Persistent identifiers are the backbone of scholarly communication infrastructure and long-term digital preservation, key to supporting a fully networked research ecosystem. CDL’s EZID service has been a leading example in the library and research community for how digital curation tools can enable and be enabled by persistent identifiers. The goal of the EZID service was to make the practice of creating and maintaining persistent identifiers, well, easy, and this remains the core feature of EZID to this day.
Achieving persistence with digital objects is a challenge even with a service like EZID. And sadly, achieving persistence with the people behind such services is its own challenge. This week, CDL officially bids farewell (following a transition we announced last year) to EZID’s lead developer, Greg Janée, who is moving on from the system he built ten years ago and has ably maintained over the past decade—a system known not only for making identifier management easy, but also for its reliability, robust API, impeccable documentation, and stellar uptime stats. As the digital curation landscape has been transformed over the years, with new organizations emerging in the identifier space, EZID has been a model of persistence in more ways than one, setting a standard to follow that will be part of Greg’s enduring legacy.
Fortunately for the UC system and for CDL, we will continue to benefit from Greg’s skills and knowledge as he assumes a new position as Director of the UC Santa Barbara Data Curation Program.

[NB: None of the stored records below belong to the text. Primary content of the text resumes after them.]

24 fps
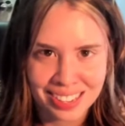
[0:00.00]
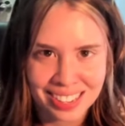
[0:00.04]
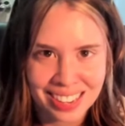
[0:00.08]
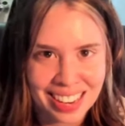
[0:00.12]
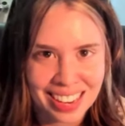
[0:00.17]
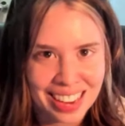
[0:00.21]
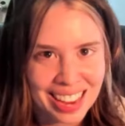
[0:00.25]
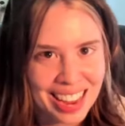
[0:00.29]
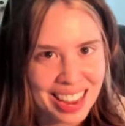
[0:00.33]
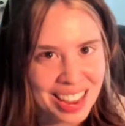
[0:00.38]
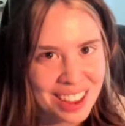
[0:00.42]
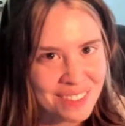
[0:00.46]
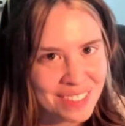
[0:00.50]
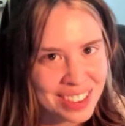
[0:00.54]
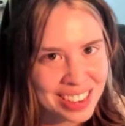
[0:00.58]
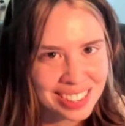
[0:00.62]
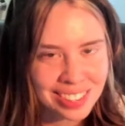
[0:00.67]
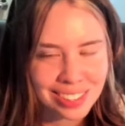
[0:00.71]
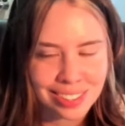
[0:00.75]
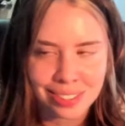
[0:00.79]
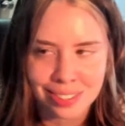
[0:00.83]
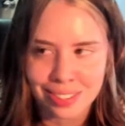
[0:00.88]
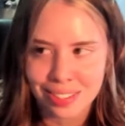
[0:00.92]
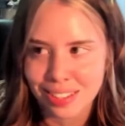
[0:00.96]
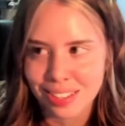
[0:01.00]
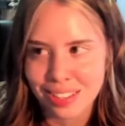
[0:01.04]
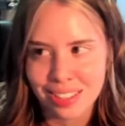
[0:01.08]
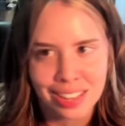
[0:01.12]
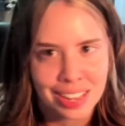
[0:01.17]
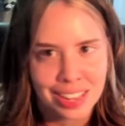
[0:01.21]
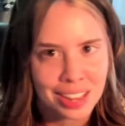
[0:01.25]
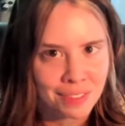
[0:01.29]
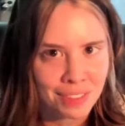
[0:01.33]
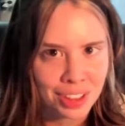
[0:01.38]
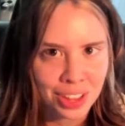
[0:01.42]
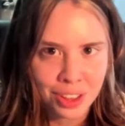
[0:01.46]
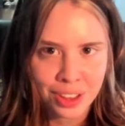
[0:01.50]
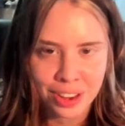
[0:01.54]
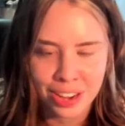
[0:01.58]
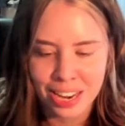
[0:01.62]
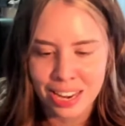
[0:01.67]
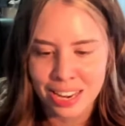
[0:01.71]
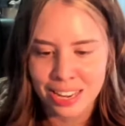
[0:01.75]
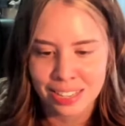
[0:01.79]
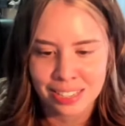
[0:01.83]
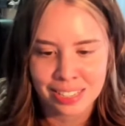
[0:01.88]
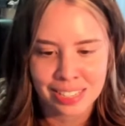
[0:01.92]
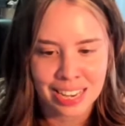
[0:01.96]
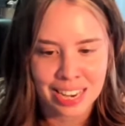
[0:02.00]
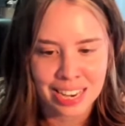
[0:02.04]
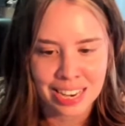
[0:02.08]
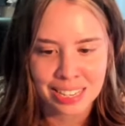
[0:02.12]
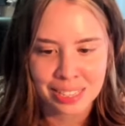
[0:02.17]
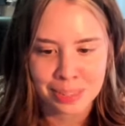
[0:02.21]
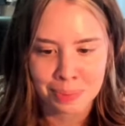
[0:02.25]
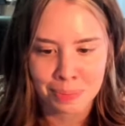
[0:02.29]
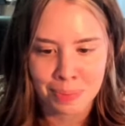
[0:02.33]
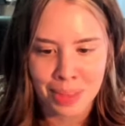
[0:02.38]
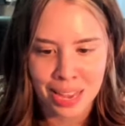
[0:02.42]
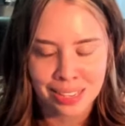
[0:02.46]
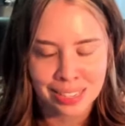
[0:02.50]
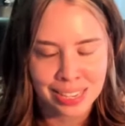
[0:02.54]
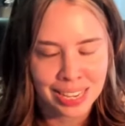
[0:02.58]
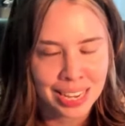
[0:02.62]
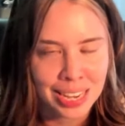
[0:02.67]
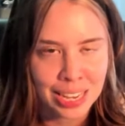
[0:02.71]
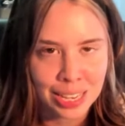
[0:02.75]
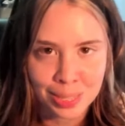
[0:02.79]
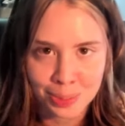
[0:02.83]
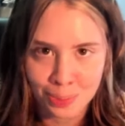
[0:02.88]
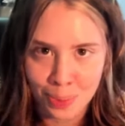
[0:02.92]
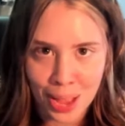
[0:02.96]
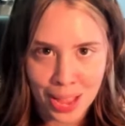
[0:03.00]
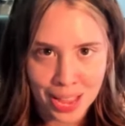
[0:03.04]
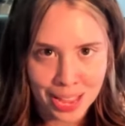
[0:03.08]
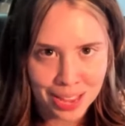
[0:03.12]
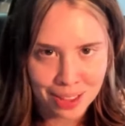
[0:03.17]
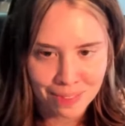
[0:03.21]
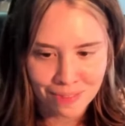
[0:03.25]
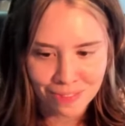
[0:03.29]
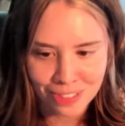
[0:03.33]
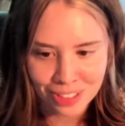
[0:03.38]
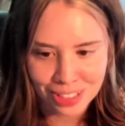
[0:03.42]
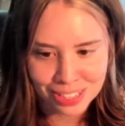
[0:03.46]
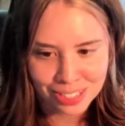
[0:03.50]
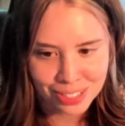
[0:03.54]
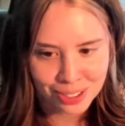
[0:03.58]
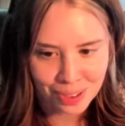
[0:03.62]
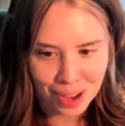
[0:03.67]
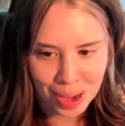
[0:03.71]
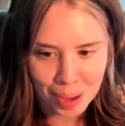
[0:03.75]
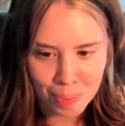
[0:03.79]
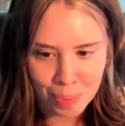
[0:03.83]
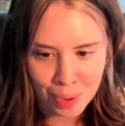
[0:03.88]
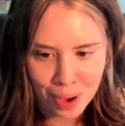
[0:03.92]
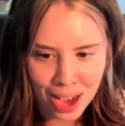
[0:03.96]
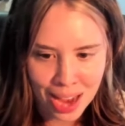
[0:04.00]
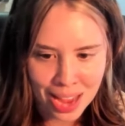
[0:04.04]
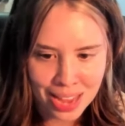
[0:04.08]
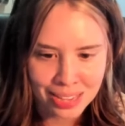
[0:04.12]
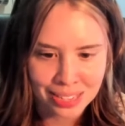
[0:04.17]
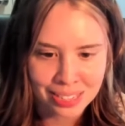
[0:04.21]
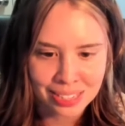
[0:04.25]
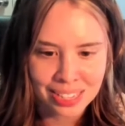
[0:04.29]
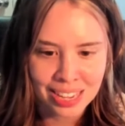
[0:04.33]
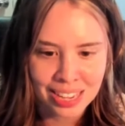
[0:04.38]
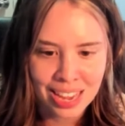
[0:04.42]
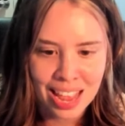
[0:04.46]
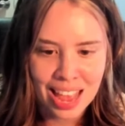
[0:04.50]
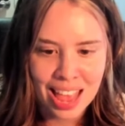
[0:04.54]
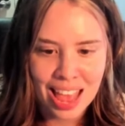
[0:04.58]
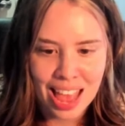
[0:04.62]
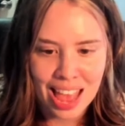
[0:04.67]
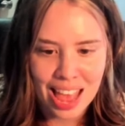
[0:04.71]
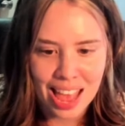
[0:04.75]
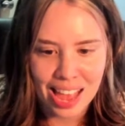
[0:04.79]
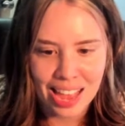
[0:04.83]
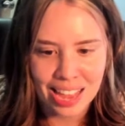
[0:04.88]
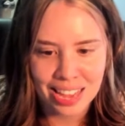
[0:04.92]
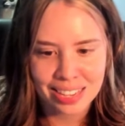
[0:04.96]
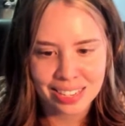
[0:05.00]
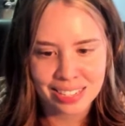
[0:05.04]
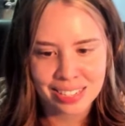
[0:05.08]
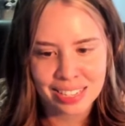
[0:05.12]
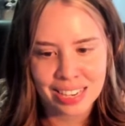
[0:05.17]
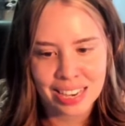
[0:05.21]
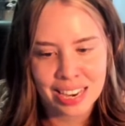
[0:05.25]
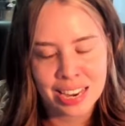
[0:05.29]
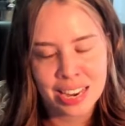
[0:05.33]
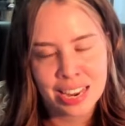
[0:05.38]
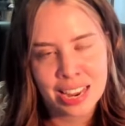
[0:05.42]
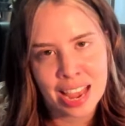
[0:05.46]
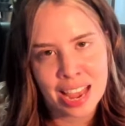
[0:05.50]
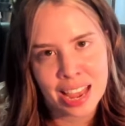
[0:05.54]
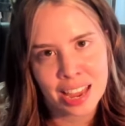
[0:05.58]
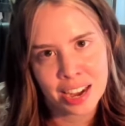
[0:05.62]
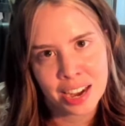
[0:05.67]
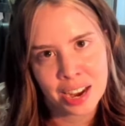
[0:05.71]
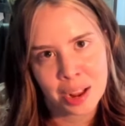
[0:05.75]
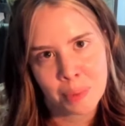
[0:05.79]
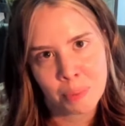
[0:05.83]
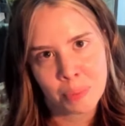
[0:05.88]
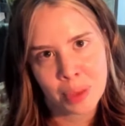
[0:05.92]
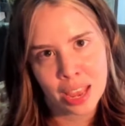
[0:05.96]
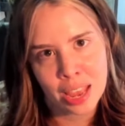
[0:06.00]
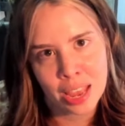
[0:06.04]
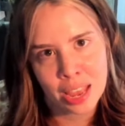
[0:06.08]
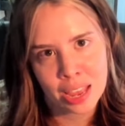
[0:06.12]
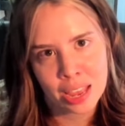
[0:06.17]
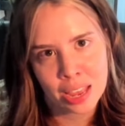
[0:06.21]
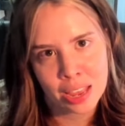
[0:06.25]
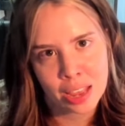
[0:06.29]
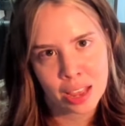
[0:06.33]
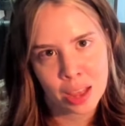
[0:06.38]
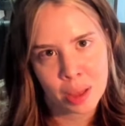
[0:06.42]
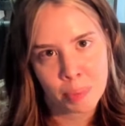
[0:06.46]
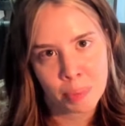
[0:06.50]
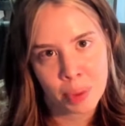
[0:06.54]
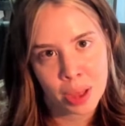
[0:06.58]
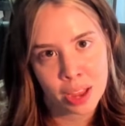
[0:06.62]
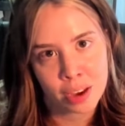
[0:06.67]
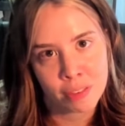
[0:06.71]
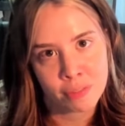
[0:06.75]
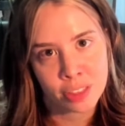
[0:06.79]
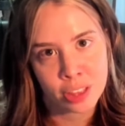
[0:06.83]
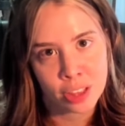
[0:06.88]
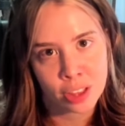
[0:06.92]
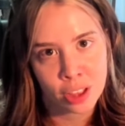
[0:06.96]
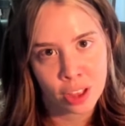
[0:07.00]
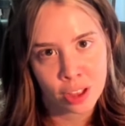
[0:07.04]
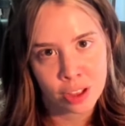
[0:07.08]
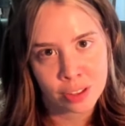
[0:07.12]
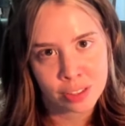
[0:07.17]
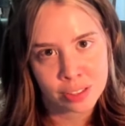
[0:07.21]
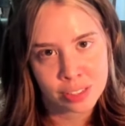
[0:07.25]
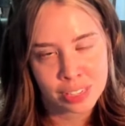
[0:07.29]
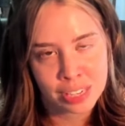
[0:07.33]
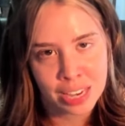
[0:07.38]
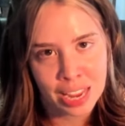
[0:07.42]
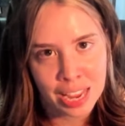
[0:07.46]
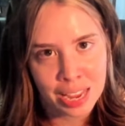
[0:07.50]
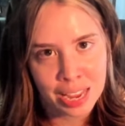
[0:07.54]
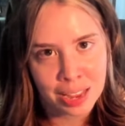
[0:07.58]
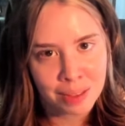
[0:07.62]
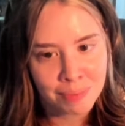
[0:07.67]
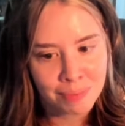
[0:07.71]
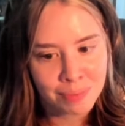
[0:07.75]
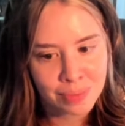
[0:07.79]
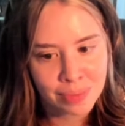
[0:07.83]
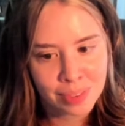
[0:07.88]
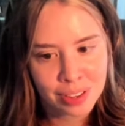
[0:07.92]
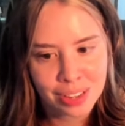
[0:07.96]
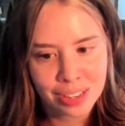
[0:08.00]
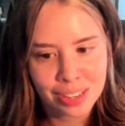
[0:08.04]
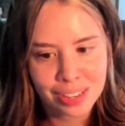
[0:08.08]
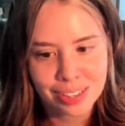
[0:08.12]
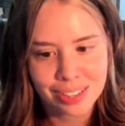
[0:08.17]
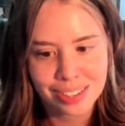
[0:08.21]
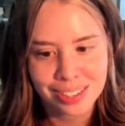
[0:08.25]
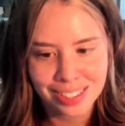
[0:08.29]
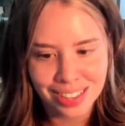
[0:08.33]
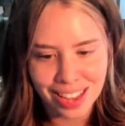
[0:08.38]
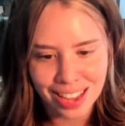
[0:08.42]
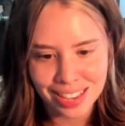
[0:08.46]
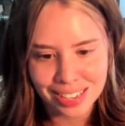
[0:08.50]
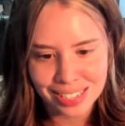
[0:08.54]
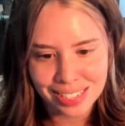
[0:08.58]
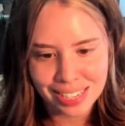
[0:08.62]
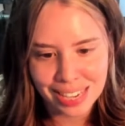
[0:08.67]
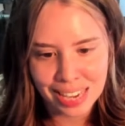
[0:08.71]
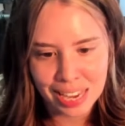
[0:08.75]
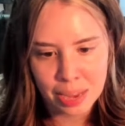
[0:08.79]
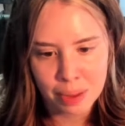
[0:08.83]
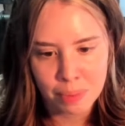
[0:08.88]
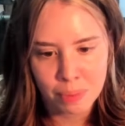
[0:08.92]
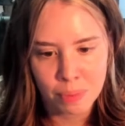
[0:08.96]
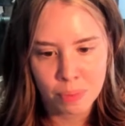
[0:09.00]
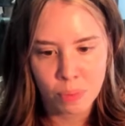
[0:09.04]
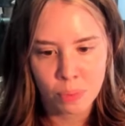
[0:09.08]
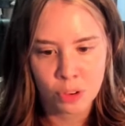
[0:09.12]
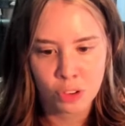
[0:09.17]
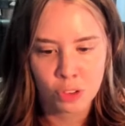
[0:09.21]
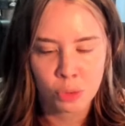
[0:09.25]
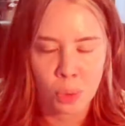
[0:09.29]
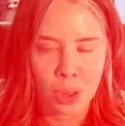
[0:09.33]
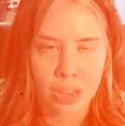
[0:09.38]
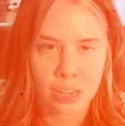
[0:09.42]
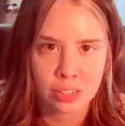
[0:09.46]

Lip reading: even just leaving uni, you can see he's amazing. He's working for this great brand, and he ended up being a part of the girls team, design team, which worked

We know Greg will bring his deep expertise to a broad range of research and preservation activities at UCSB, and we are looking forward to working with him through the networks and collaborations ongoing between UCSB and CDL.

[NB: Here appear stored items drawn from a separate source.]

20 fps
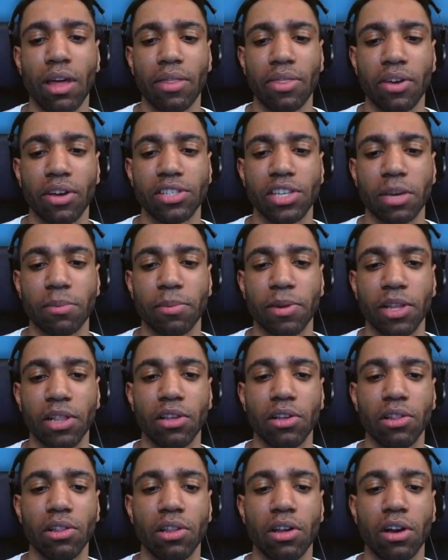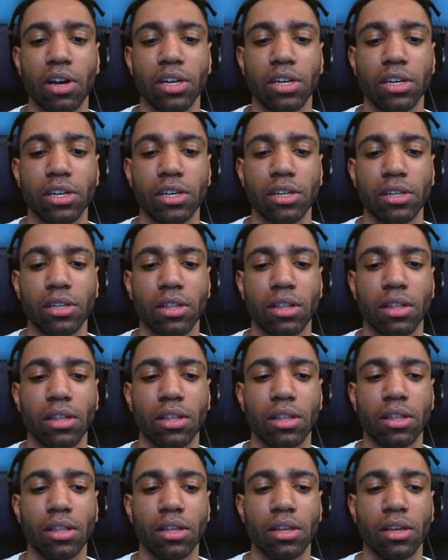I thought it'd take me a little longer.
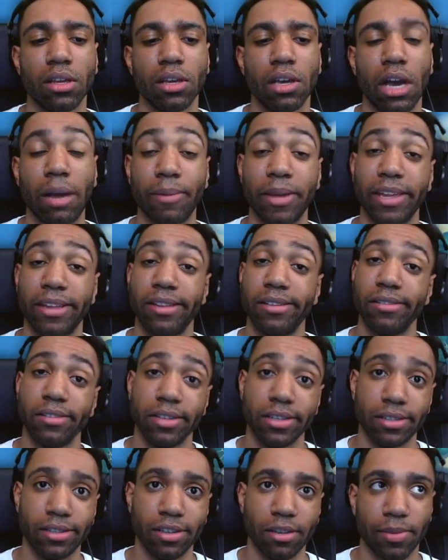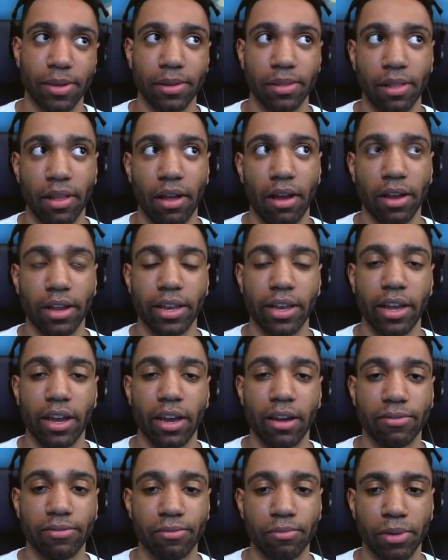I mean, it took me long
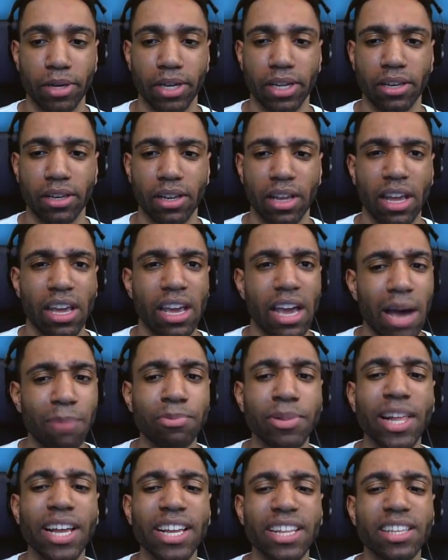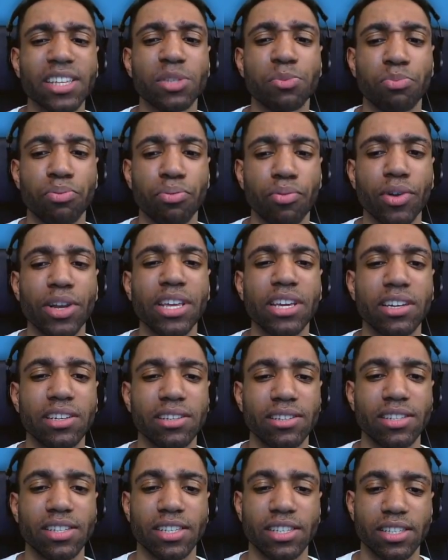enough. But I played this pretty
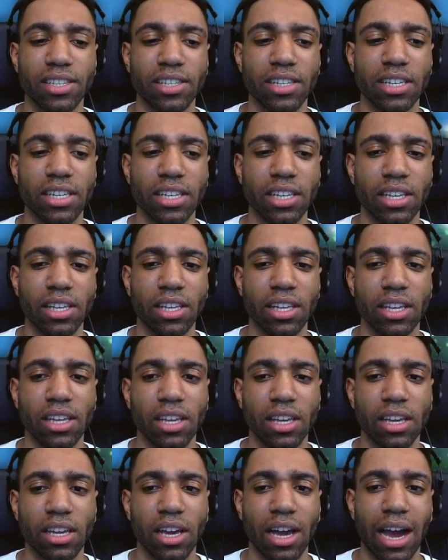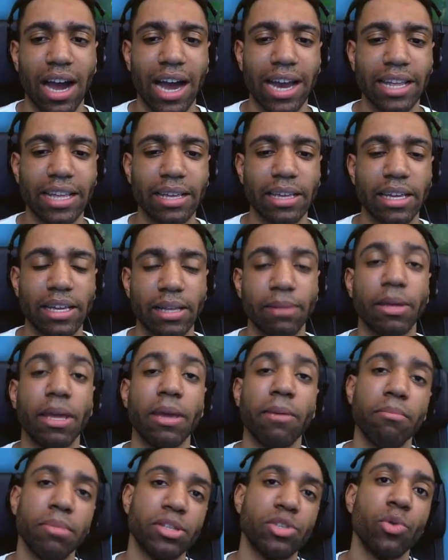consistently. I didn't,
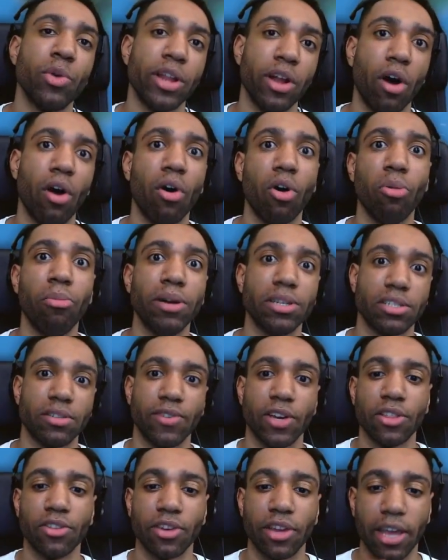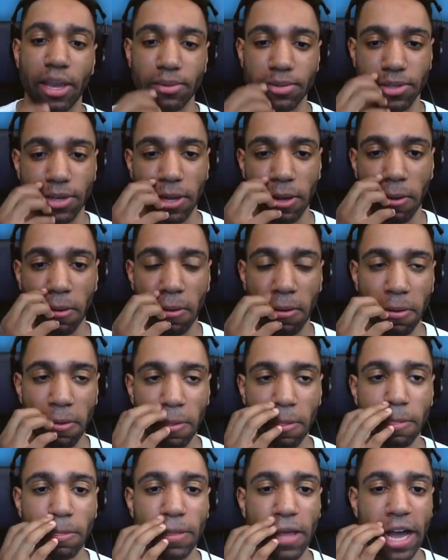in between a whole bunch of other games, you know.
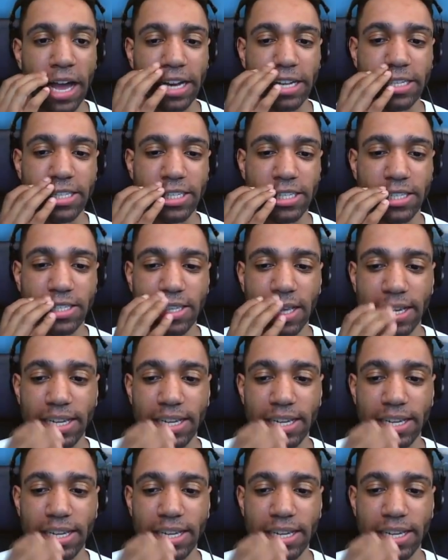I didn't just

And fortunately for EZID, Greg is passing the torch to another developer, who will be supporting EZID’s valuable services as we move into this new chapter. The EZID team is thrilled to welcome Rushiraj Nenuji, who joined us on May 1 and will be working as our software developer and technical lead.
Rushiraj is based in Santa Barbara and has a 50-50 split appointment between CDL and UCSB, where he is a Science Software Engineer at the National Center for Ecological Analysis and Synthesis (NCEAS). While he has been spending the last 2 months transitioning onto the EZID team, he is no stranger to UC3 as a past contributor to the Make Data Count project, which integrates with the Dash (soon to be Dryad) data publishing service. Rushiraj’s wide experience in front-end and API software engineering, informatics, and open scientific research infrastructure will be an asset for EZID as we pursue new directions and initiatives for the future of CDL’s identifier services portfolio.
Persistence and impermanence will always exist in tandem. And on this note, we bid farewell to Greg and extend a warm welcome to Rushiraj, who will continue the hard work of making identifiers easy and building on Greg’s efforts while exploring new directions for the future.